EXERCISE INSTRUCTIONS » Each entry is to be given again precisely, and no picture may be carried over.

Stored items from a collection:
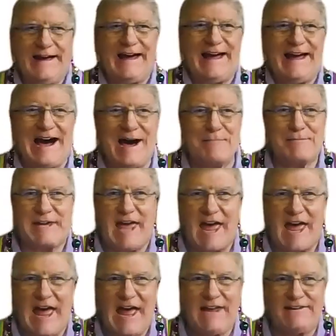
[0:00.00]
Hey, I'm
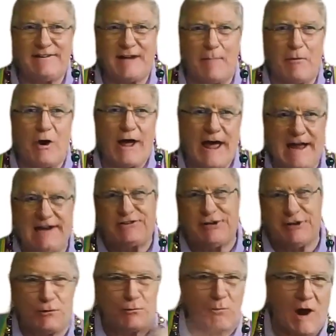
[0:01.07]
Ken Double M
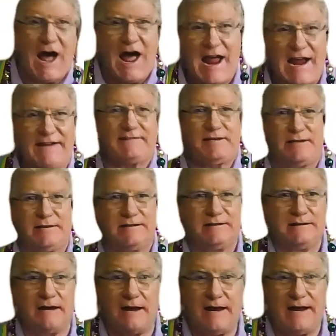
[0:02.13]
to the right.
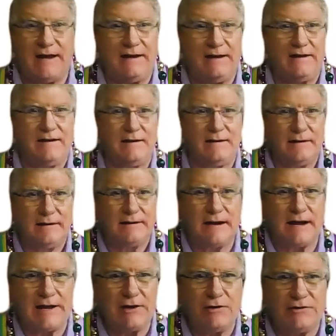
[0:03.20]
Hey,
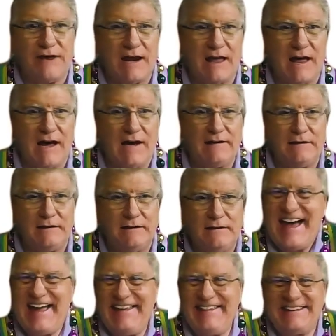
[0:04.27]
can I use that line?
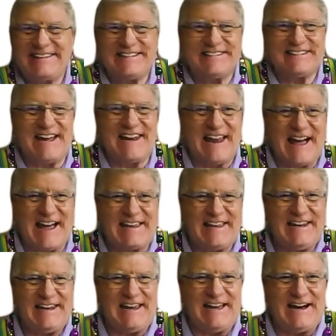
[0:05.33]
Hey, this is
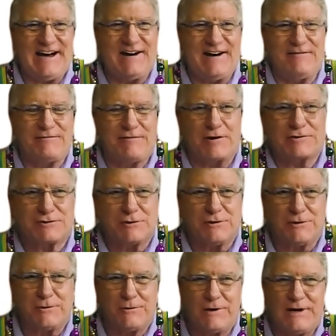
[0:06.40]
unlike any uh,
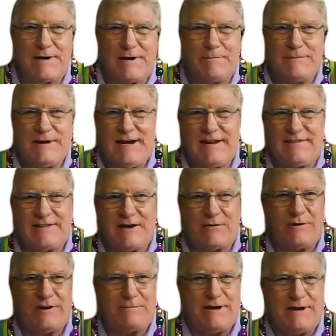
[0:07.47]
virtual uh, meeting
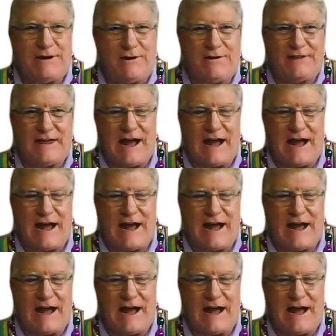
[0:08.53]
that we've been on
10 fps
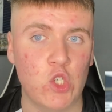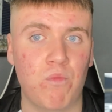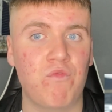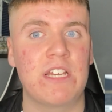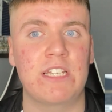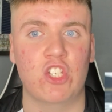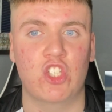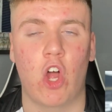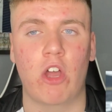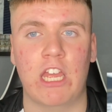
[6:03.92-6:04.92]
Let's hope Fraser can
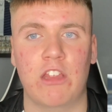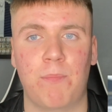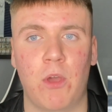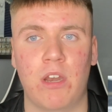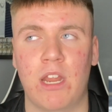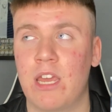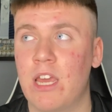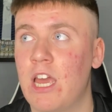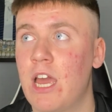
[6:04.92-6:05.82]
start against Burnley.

YOUR SOLUTION »
[0:00.00]
Hey, I'm
[0:01.07]
Ken Double M
[0:02.13]
to the right.
[0:03.20]
Hey,
[0:04.27]
can I use that line?
[0:05.33]
Hey, this is
[0:06.40]
unlike any uh,
[0:07.47]
virtual uh, meeting
[0:08.53]
that we've been on
10 fps
[6:03.92-6:04.92]
Let's hope Fraser can
[6:04.92-6:05.82]
start against Burnley.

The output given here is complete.